Paramount Skydance has launched a hostile, all-cash bid of $108.4 billion to acquire Warner Bros. Discovery (WBD), directly challenging Netflix's earlier agreement to purchase the media conglomerate for $82.7 billion. This aggressive move reignites a high-stakes corporate takeover battle for one of Hollywood's most iconic studios.

Paramount's proposal goes directly to WBD shareholders with an all-cash tender offer of $30 per share. The company highlighted that its bid offers shareholders $18 billion more in cash compared to Netflix's deal, which was valued at $27.75 per share, comprising $23.25 in cash and $4.50 in Netflix stock. Paramount is going straight to WBD’s shareholders with this offer, days after Warner Bros. agreed to be acquired by Netflix.

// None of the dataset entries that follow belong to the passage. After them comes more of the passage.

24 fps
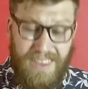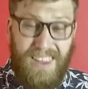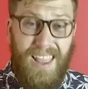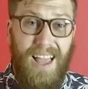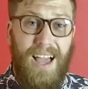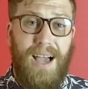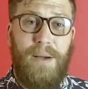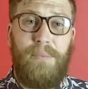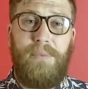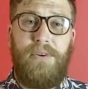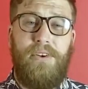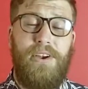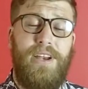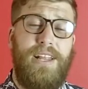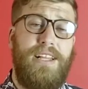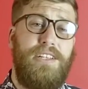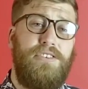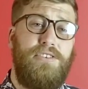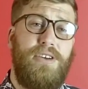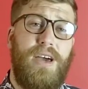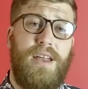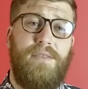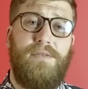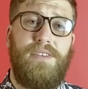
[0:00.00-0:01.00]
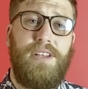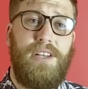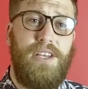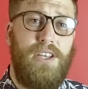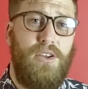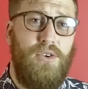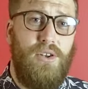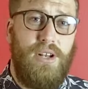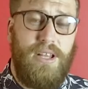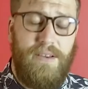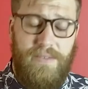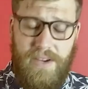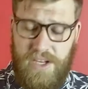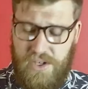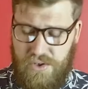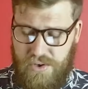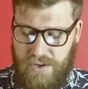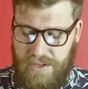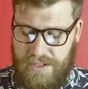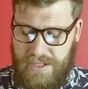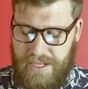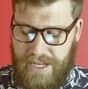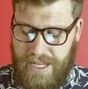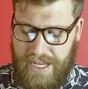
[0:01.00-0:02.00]
I'm reading to you out of the New Living
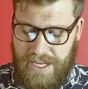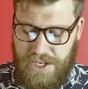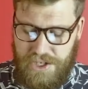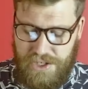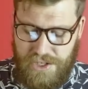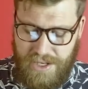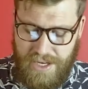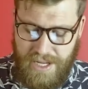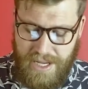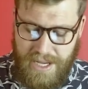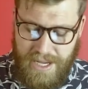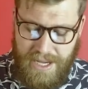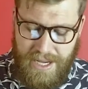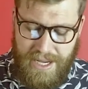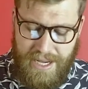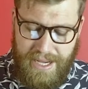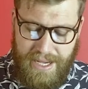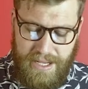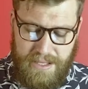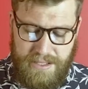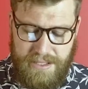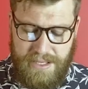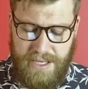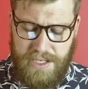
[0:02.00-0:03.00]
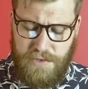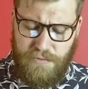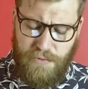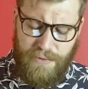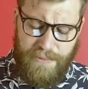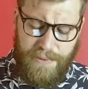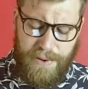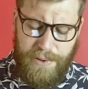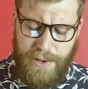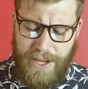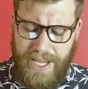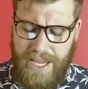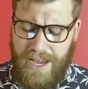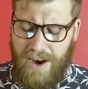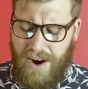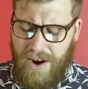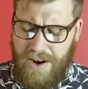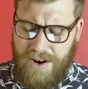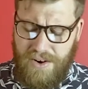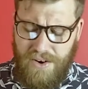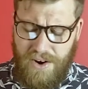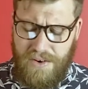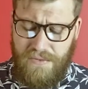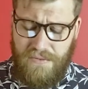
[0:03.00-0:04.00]
Translation. It says, For we are
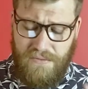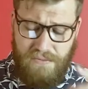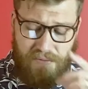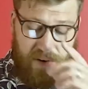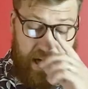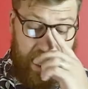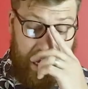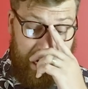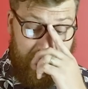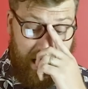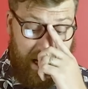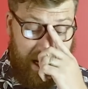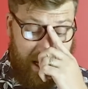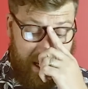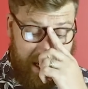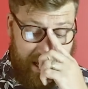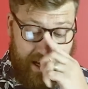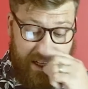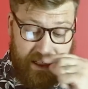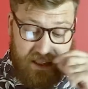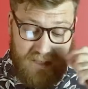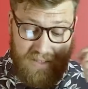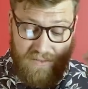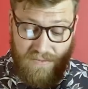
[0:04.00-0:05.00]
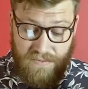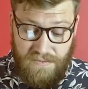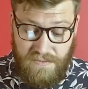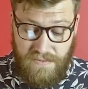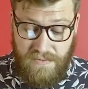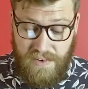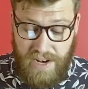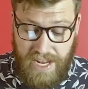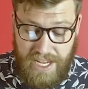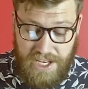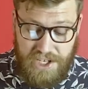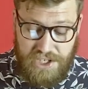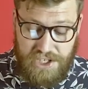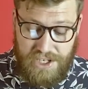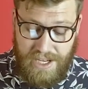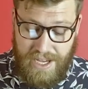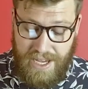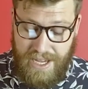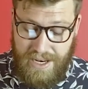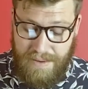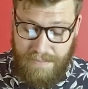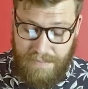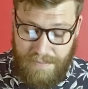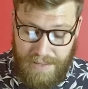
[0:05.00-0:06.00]
not fighting against flesh
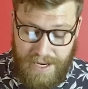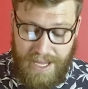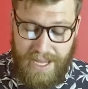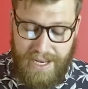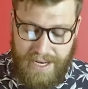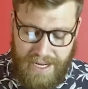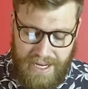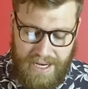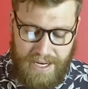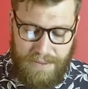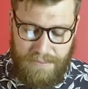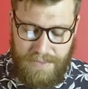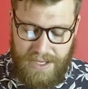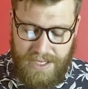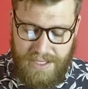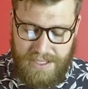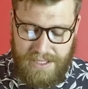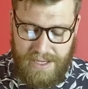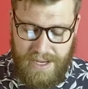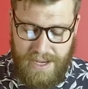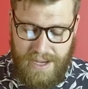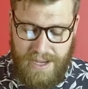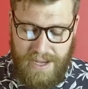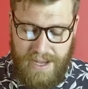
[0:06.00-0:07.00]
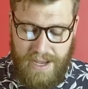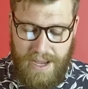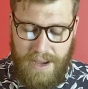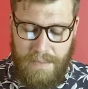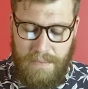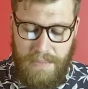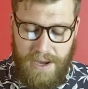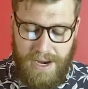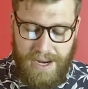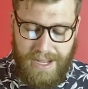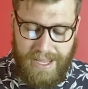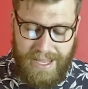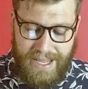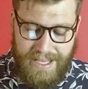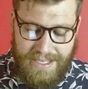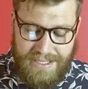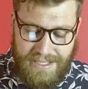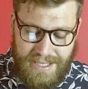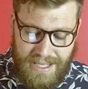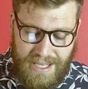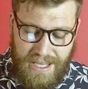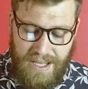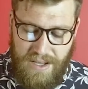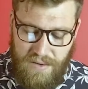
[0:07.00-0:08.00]
and blood enemies, but
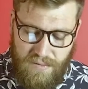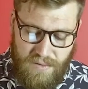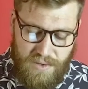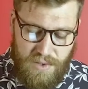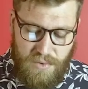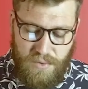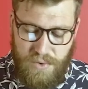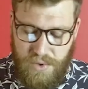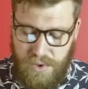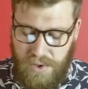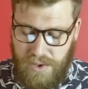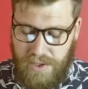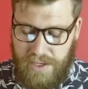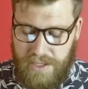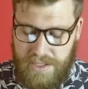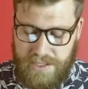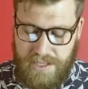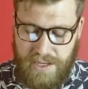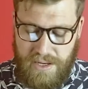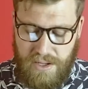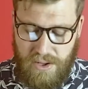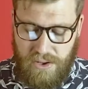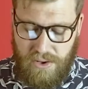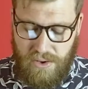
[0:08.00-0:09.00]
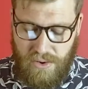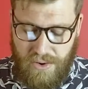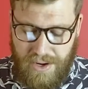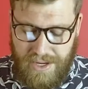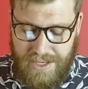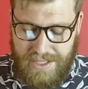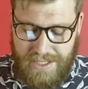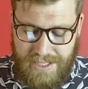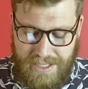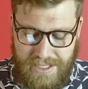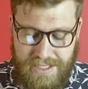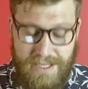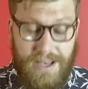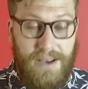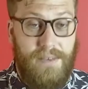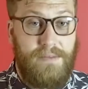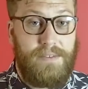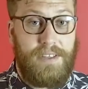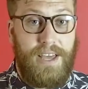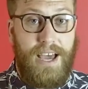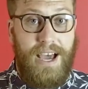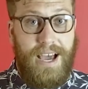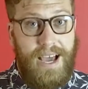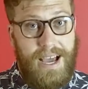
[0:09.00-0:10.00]
against evil rulers and authorities of
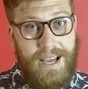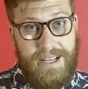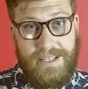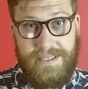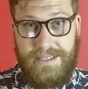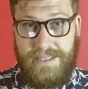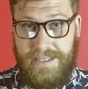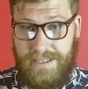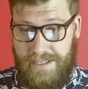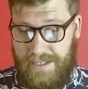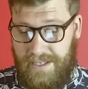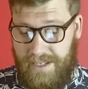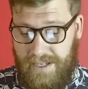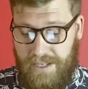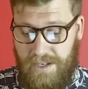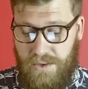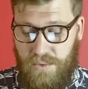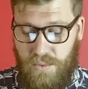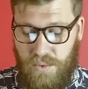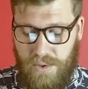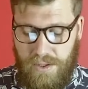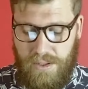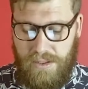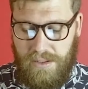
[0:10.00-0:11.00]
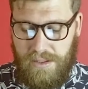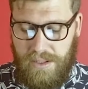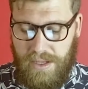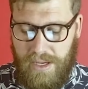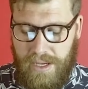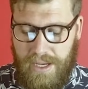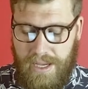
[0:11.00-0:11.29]
the unseen world,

A key differentiator in Paramount's offer is its scope: it seeks to acquire the entirety of Warner Bros. Discovery. In contrast, Netflix's agreement with WBD was limited to its Hollywood studios and streaming operations. Interestingly, CNBC reported that Paramount's current terms are largely identical to a previous offer that WBD's board rejected just a week prior.

In a statement, Paramount CEO David Ellison criticized the WBD board's initial acceptance of the Netflix deal.

"We believe the WBD Board of Directors is pursuing an inferior proposal which exposes shareholders to a mix of cash and stock, an uncertain future trading value of the Global Networks linear cable business and a challenging regulatory approval process," Ellison said in a statement.

Paramount's substantial offer is backed by equity financing from the Ellison family and private-equity firm RedBird Capital. This is further bolstered by $54 billion in debt commitments secured from major financial institutions including Bank of America, Citi, and Apollo.

Netflix had seemingly emerged victorious last Friday from a prior bidding war involving Paramount and Comcast. However, Paramount's unsolicited, hostile bid is poised to prolong the intense battle for control of Warner Bros. Discovery, a contest that has already spanned several months.

The proposed Netflix-WBD merger had already sparked significant antitrust concerns, given it would consolidate two of the most popular streaming platforms. Former President Donald Trump notably commented that such a deal "could be a problem" due to the combined entities' substantial market share. A potential acquisition of WBD by Paramount would likely face similar scrutiny from regulators.

Should the Netflix-WBD deal fail to materialize, Netflix has agreed to pay WBD a breakup fee of $5.8 billion. Conversely, if WBD backs out of the agreement, it would owe Netflix $2.8 billion. Netflix has not yet responded to requests for comment regarding Paramount's new bid.